意识到自己又说错话,古里炎真抿起嘴,坚决不吭声。

看眼前人打定主意油盐不进的样子,金发公安把脚从围栏上放下。

他挂在嘴角的笑容慢慢消失,整个人气势前所未有地沉下来。

那并不是公安的威严,或是波本虚情假意之下的冷漠。而是一种古里炎真说不出的复杂情绪甚至掺了些不应该出现在对方身上的疲惫。

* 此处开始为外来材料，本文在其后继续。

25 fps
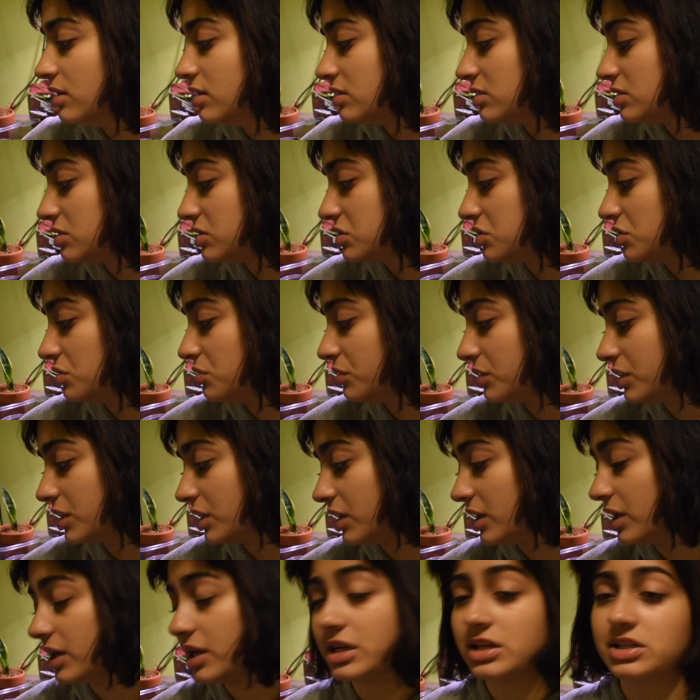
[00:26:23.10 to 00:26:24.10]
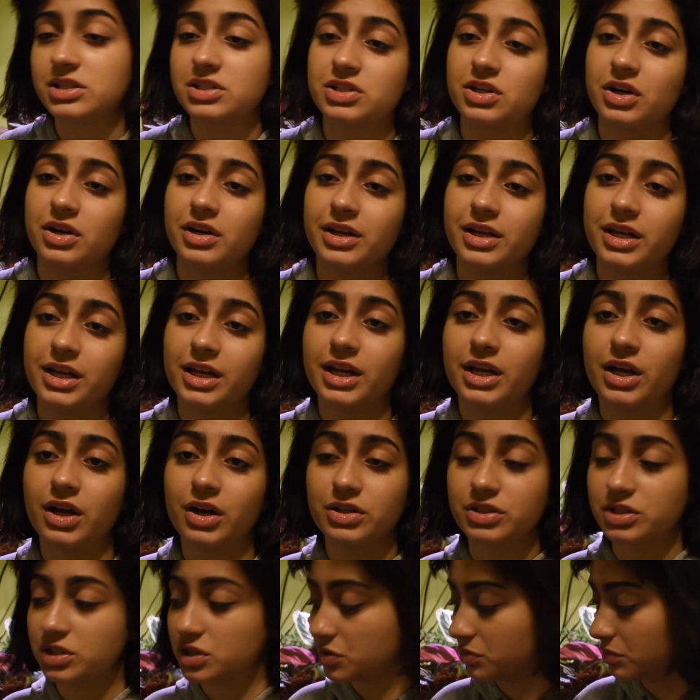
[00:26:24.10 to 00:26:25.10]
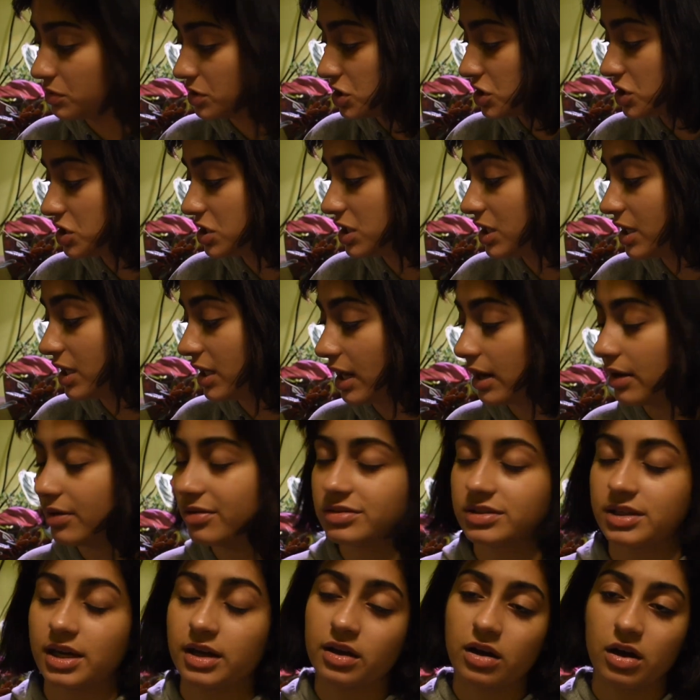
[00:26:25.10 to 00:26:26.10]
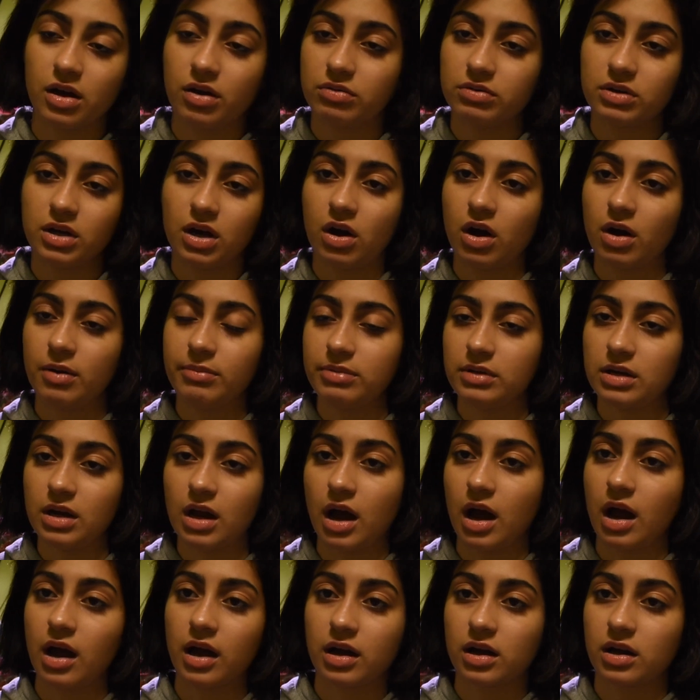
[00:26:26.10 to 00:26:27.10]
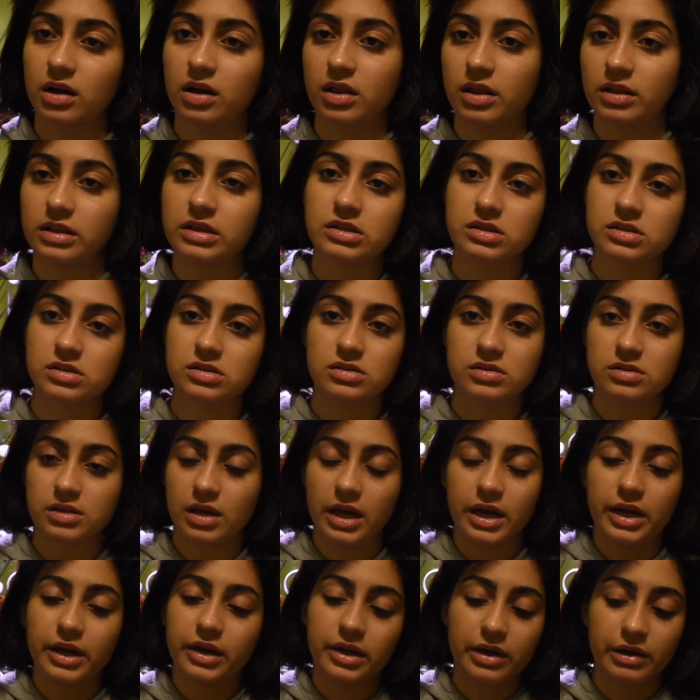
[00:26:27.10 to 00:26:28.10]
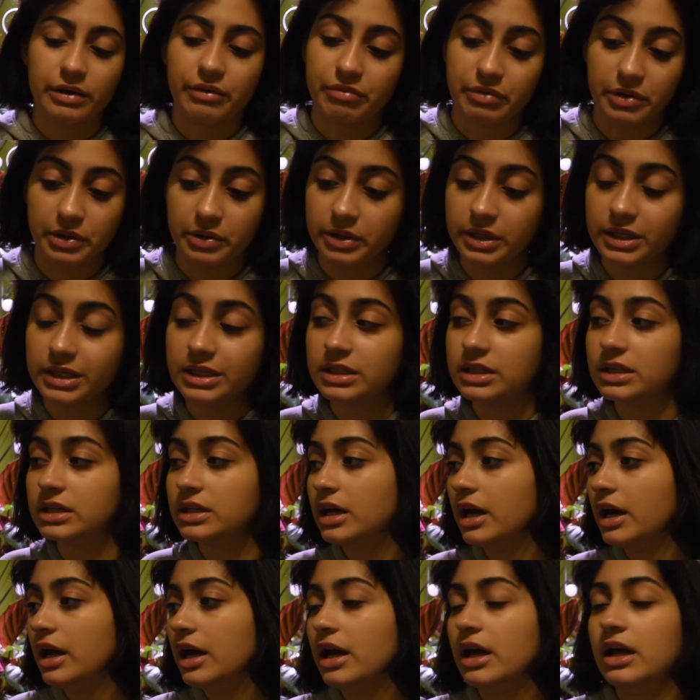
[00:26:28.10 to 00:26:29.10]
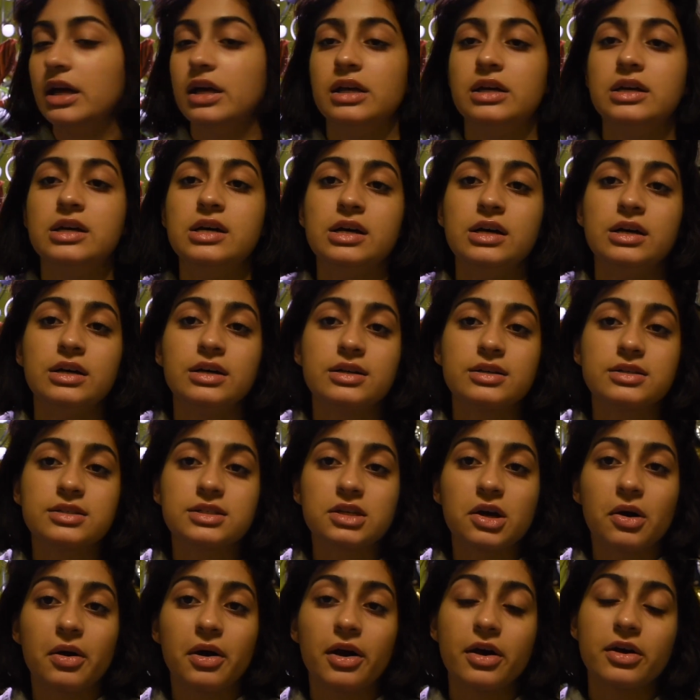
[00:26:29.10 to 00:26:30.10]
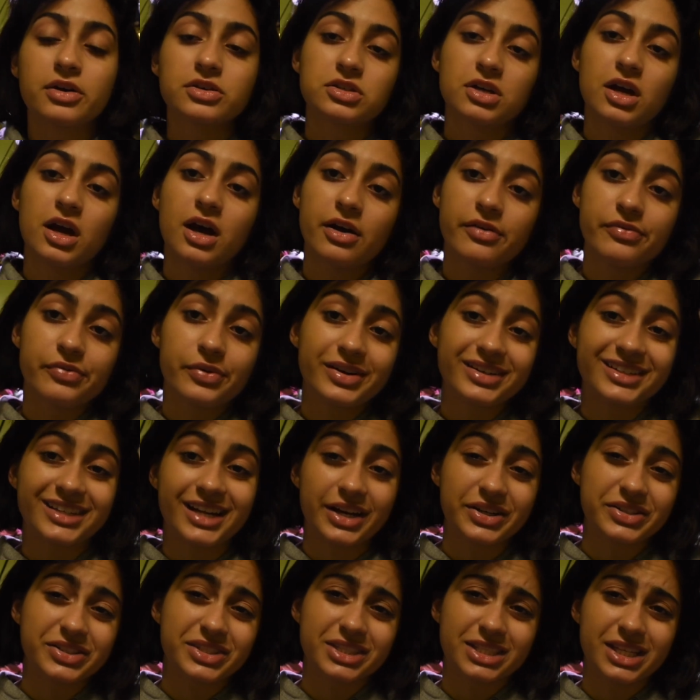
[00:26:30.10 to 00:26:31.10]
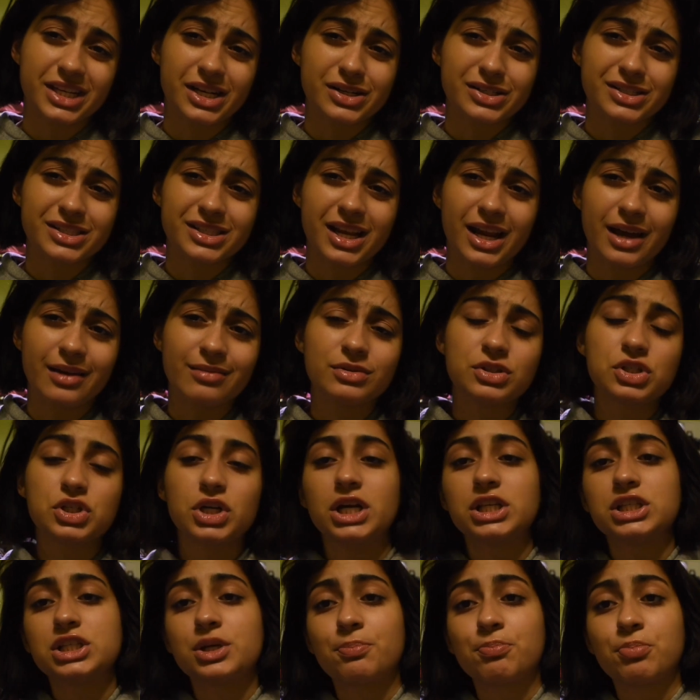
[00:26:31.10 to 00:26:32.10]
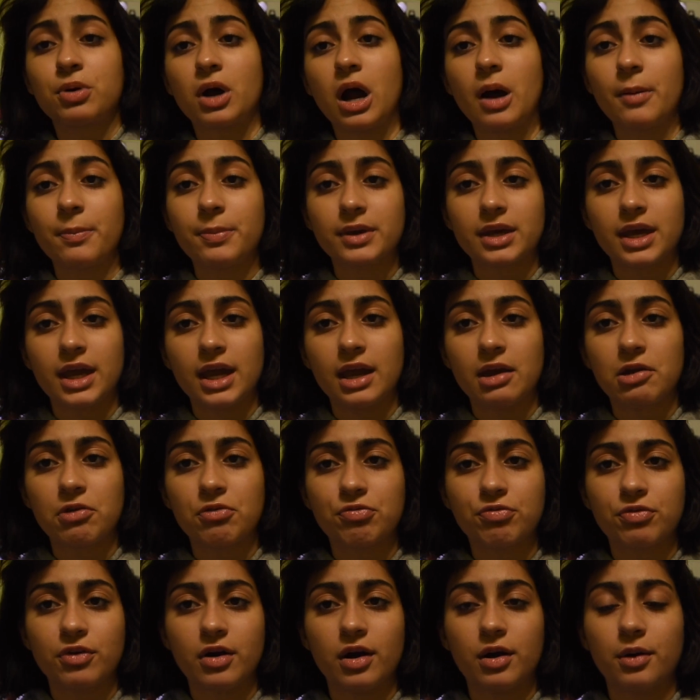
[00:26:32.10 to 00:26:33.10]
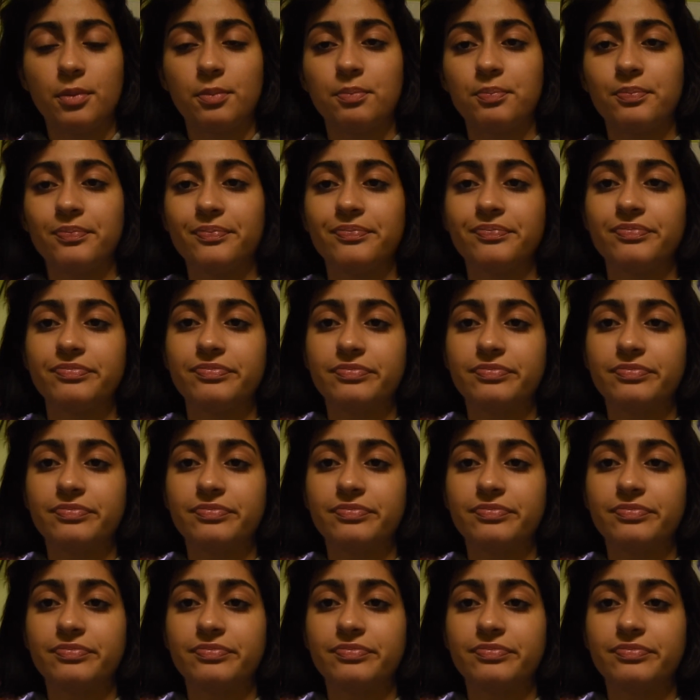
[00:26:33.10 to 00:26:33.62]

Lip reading: do good. It started getting all squishy, and I was like, oh no, I'm not gonna let this like get ruined. So I also have one downstairs that I'm trying to propagate from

好像眼前人完全脱离了所有穿在身上的虚假身份,只是降谷零。

“接下来的话,我不是以公安警察身份进行询问的,”金发青年沉下语气,一字一顿地说,“所以,‘请’收起你们奉为至宝的缄默法则,古里炎真。”

“我只想知道真相不是真相也可以。”

“我想听你的真实想法。”

头一次被连名带姓地喊名字,古里炎真浑身一僵。

“关于我为什么想做警察?”他试探性地问。

降谷零摇头。

“……上面三条,不,四条线索合并在一起,足够我做出你与西西里人有关这一设想。”他声音听上去有些沙哑。好像一直以来胜负欲都很强的人放弃挣扎,被迫麻木地接受荒诞的现实。每一句都带着刺,刺的内里又是自嘲。

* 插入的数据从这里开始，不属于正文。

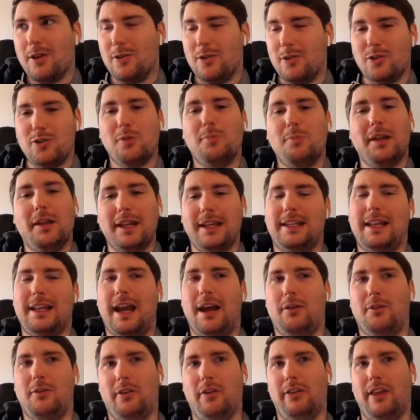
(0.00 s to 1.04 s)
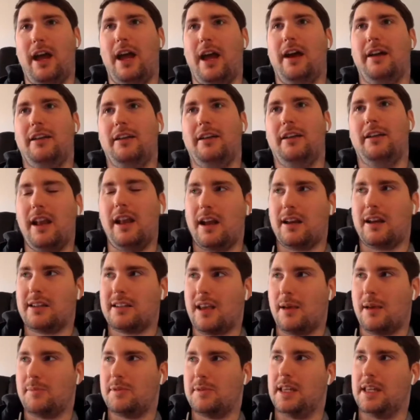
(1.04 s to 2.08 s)
doubling down on that and, and
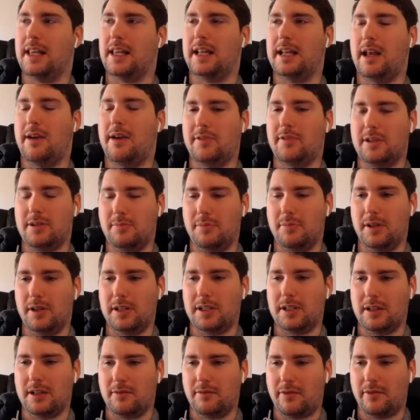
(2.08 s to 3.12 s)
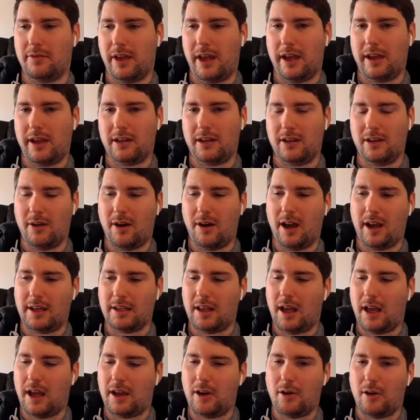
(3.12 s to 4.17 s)
accepting the inevitability of that you know I,
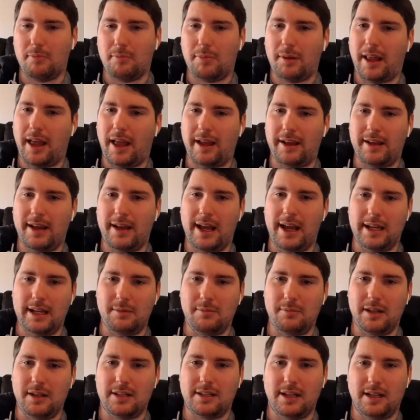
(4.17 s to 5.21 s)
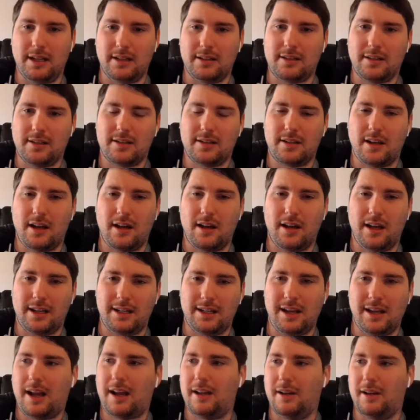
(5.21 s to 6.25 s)
I don't plan any meeting to start
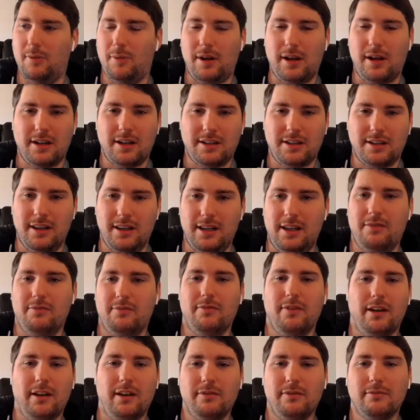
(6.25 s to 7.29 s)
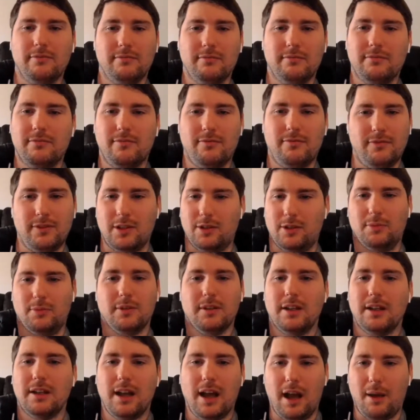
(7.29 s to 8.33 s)
exactly when i send the invite to
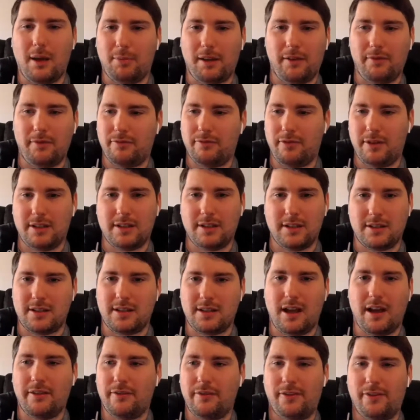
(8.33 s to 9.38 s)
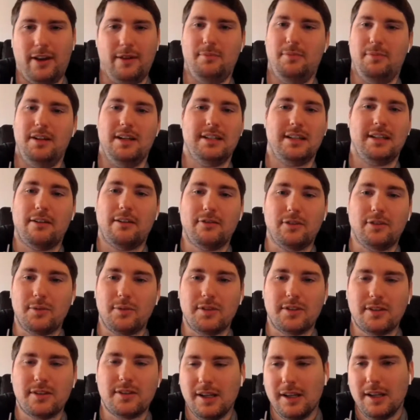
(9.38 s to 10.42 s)
i plan for it to start five minutes
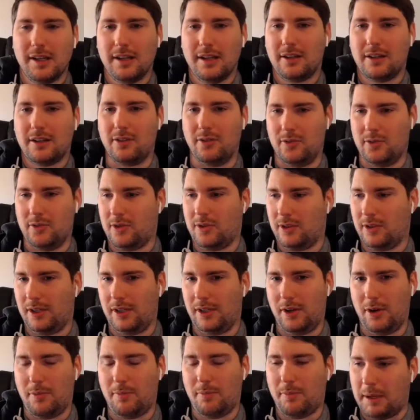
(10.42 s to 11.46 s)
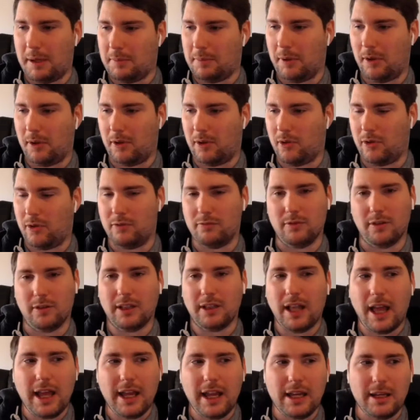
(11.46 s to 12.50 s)
afterwards because yeah. you know people are going to run
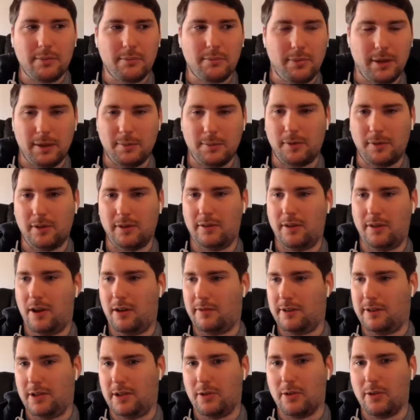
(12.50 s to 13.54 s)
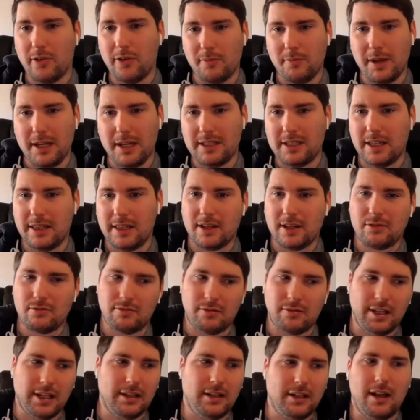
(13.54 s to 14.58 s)
late people are, are, in another meeting that's
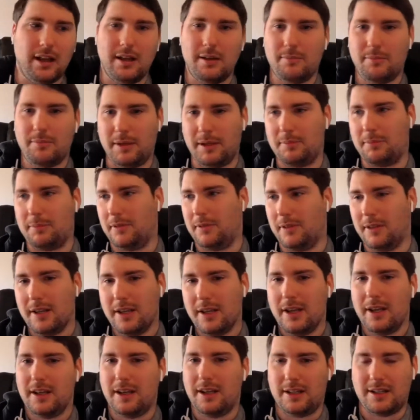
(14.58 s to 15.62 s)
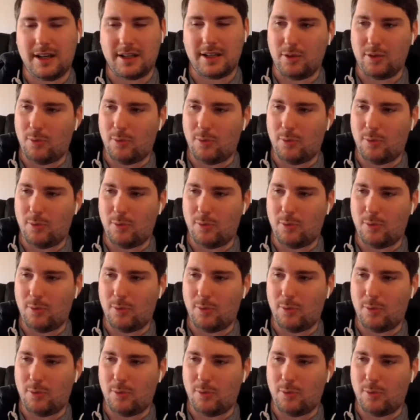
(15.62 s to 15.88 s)
running late people it takes a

“顺这个方向再猜,与波维诺、风纪、西西里人有共同联系,并且近些年一直在东京活跃、与我们相关的,就是黑手党西蒙。不过这些都不重要。”

“真的不重要。我甚至不想在意你报考警校成为警察的理由。为了替身后的家族卧底,为了自己的理想……随便什么都好。”

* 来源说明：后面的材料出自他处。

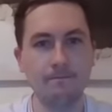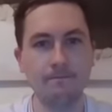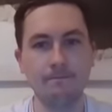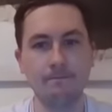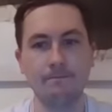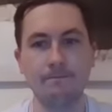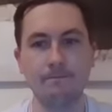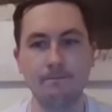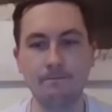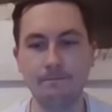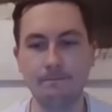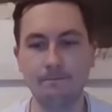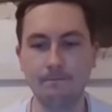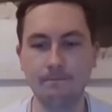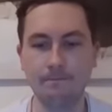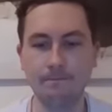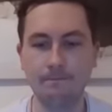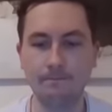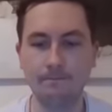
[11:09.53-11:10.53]

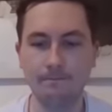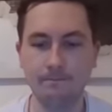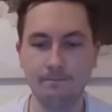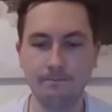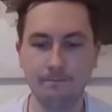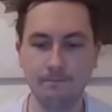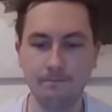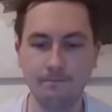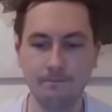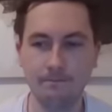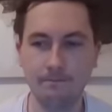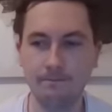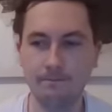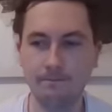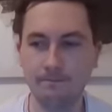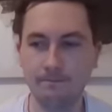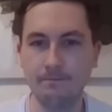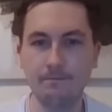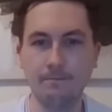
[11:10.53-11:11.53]

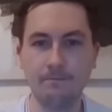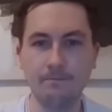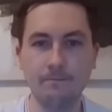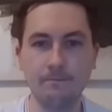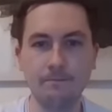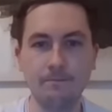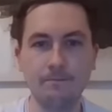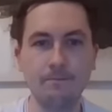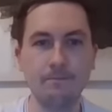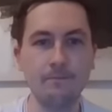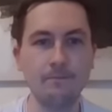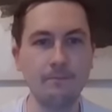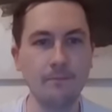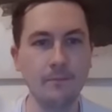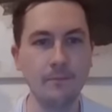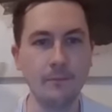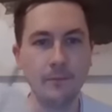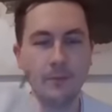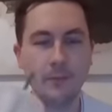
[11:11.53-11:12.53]

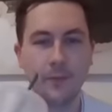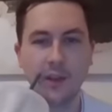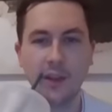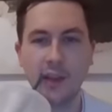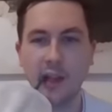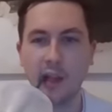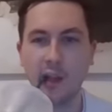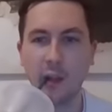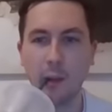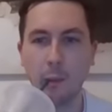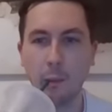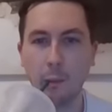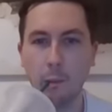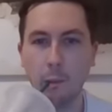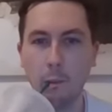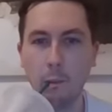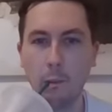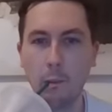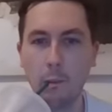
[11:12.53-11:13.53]

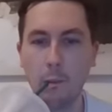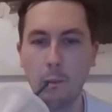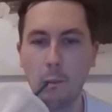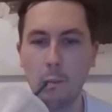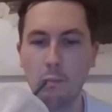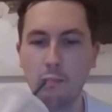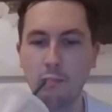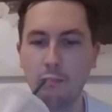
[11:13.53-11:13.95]
(silent)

“即使它们与公安有关、与这个国家有关,但我……事情已经发生了,我没办法去抵抗、去改变。让我举报你?可能吗?背后大概率是彭格列,有他们压着我能做什么。”

“我只能关心身边的人,关心发生在他们身上的事。”

降谷零抬起脚步,一脸烦躁地靠近眼前的围栏。

古里炎真察觉前辈状态很差,原本打算上手扶一把,但对方要杀人一样的视线扫过来时,他又讪讪地收回手。